*Required action*. Leaving out every line before the one with "Video frames at", write out the rest of the records below exactly.

*Information provided*.
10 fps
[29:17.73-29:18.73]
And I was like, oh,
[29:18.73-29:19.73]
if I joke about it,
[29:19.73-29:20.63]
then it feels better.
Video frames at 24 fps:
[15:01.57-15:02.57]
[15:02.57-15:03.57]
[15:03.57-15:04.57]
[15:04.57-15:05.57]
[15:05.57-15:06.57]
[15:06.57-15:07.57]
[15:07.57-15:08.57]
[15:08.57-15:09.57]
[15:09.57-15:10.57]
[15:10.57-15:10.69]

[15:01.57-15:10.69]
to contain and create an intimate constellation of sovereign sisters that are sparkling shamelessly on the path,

*Result of the exercise*.
Video frames at 24 fps:
[15:01.57-15:02.57]
[15:02.57-15:03.57]
[15:03.57-15:04.57]
[15:04.57-15:05.57]
[15:05.57-15:06.57]
[15:06.57-15:07.57]
[15:07.57-15:08.57]
[15:08.57-15:09.57]
[15:09.57-15:10.57]
[15:10.57-15:10.69]

[15:01.57-15:10.69]
to contain and create an intimate constellation of sovereign sisters that are sparkling shamelessly on the path,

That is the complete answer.